Restate the data word for word. Leave the pictures out.

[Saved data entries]
┌──

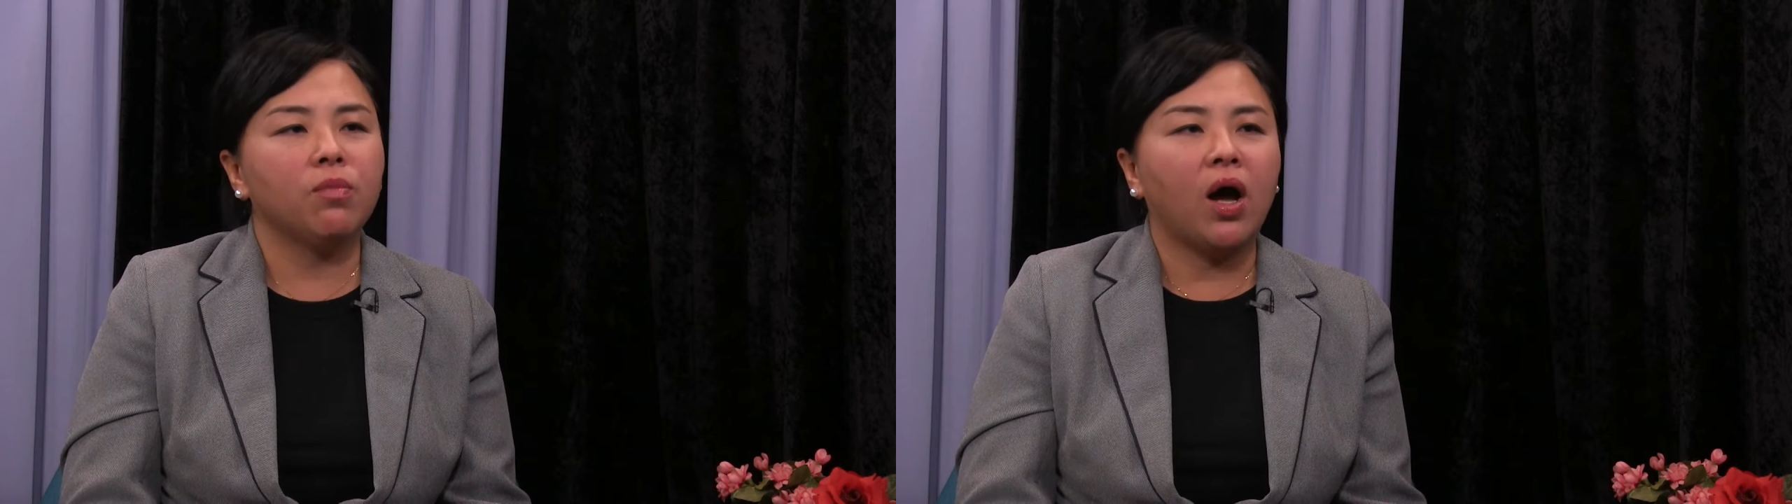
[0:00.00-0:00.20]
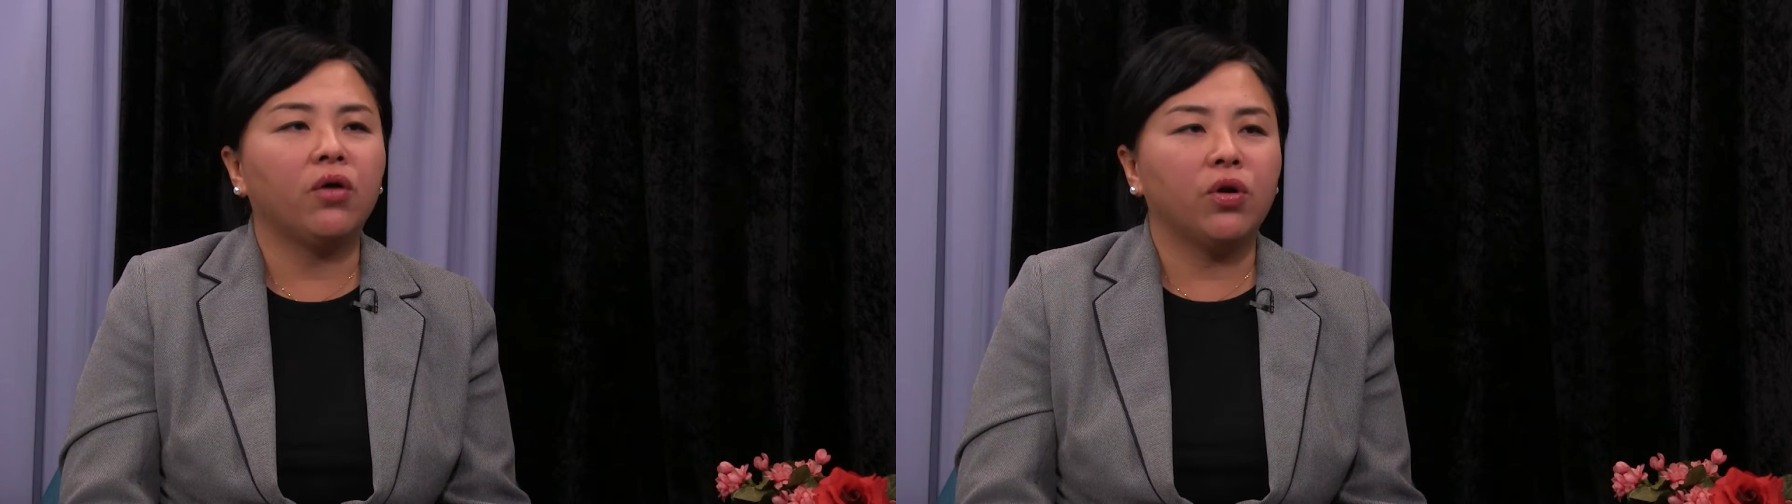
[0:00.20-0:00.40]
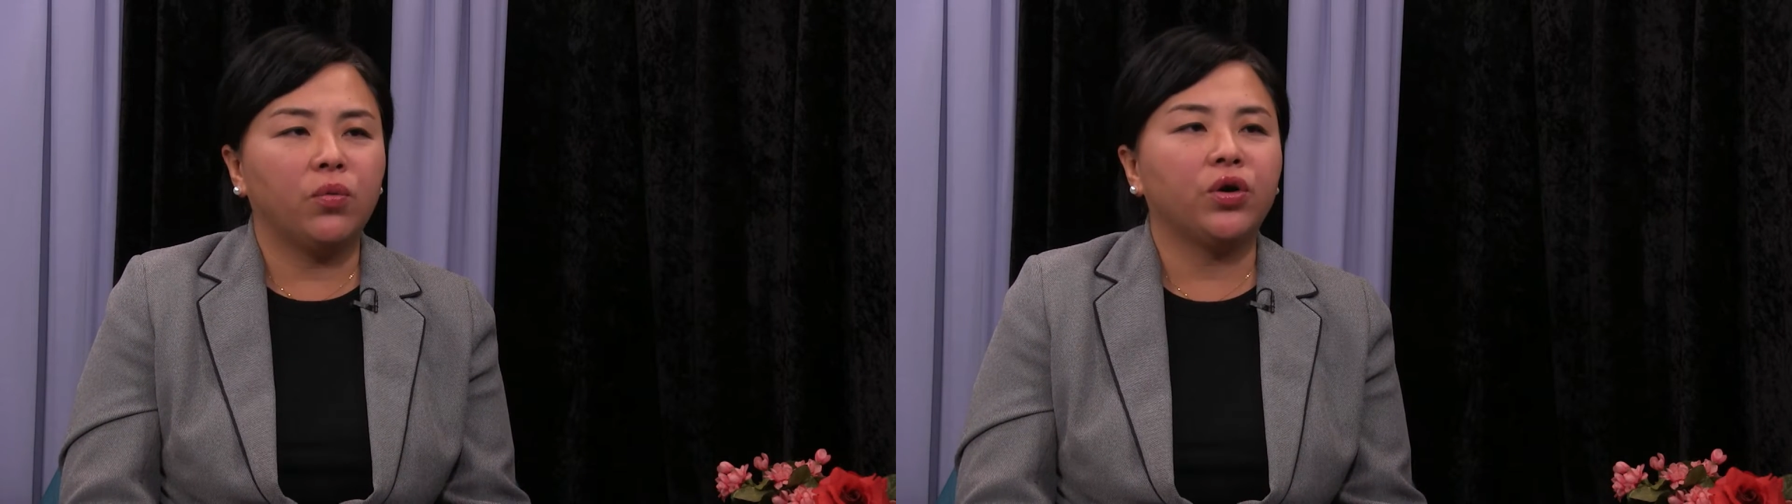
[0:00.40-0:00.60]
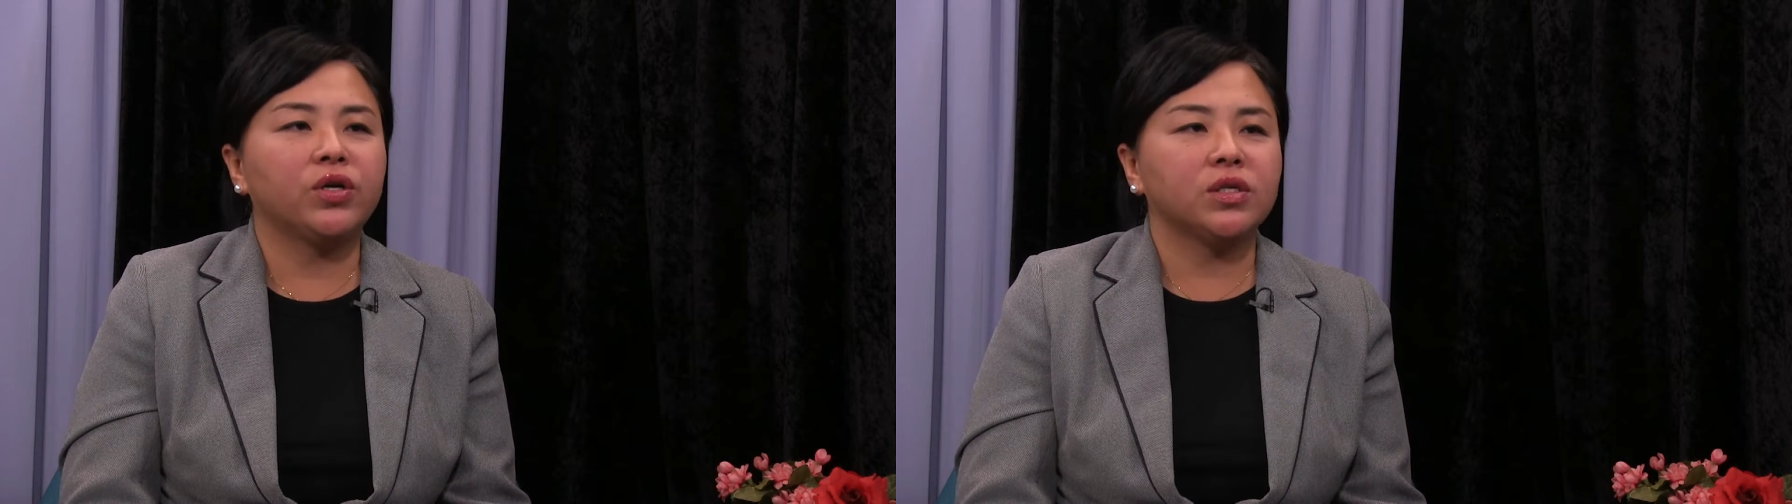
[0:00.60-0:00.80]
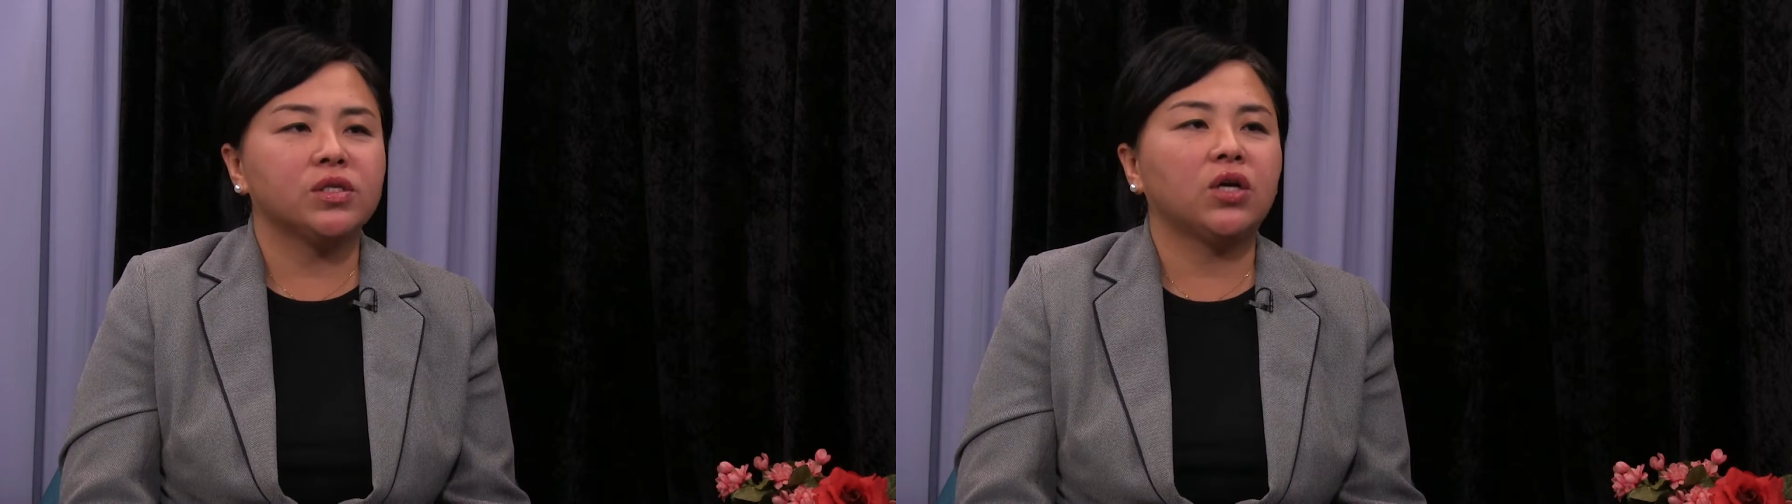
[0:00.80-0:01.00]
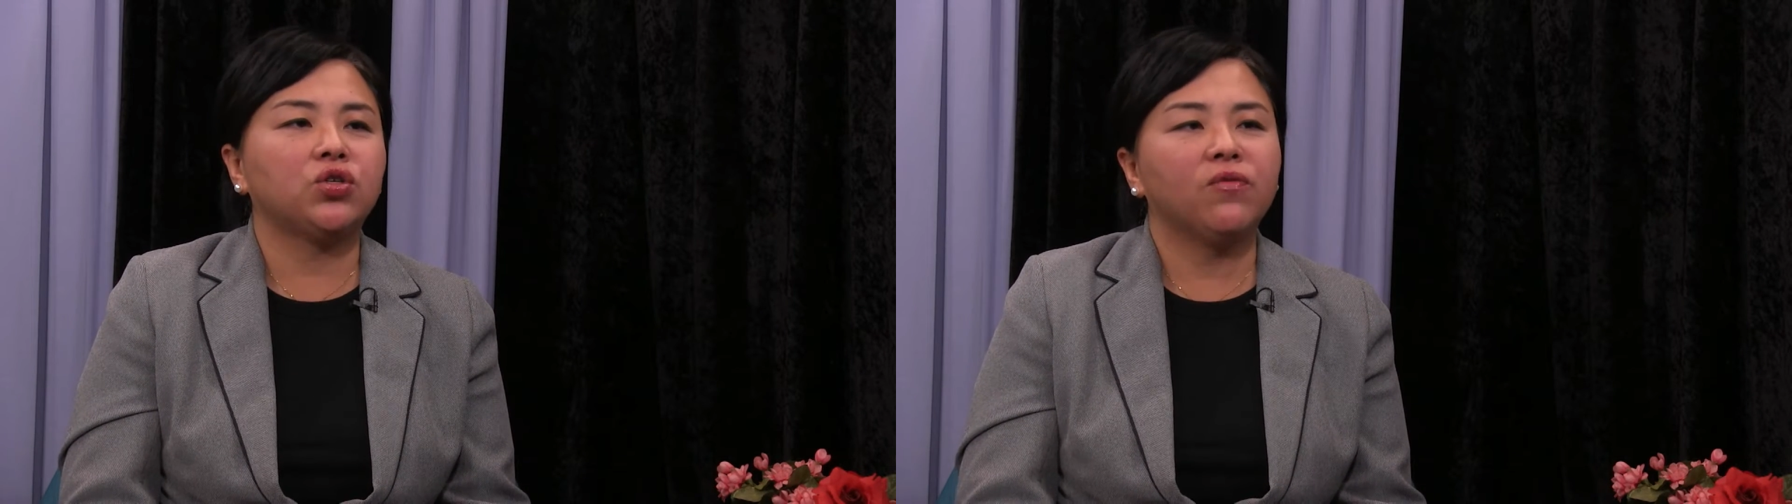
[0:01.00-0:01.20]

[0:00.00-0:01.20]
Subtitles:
migrant workers are such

└──

__Result of this task__
[0:00.00-0:00.20]
[0:00.20-0:00.40]
[0:00.40-0:00.60]
[0:00.60-0:00.80]
[0:00.80-0:01.00]
[0:01.00-0:01.20]

[0:00.00-0:01.20]
Subtitles:
migrant workers are such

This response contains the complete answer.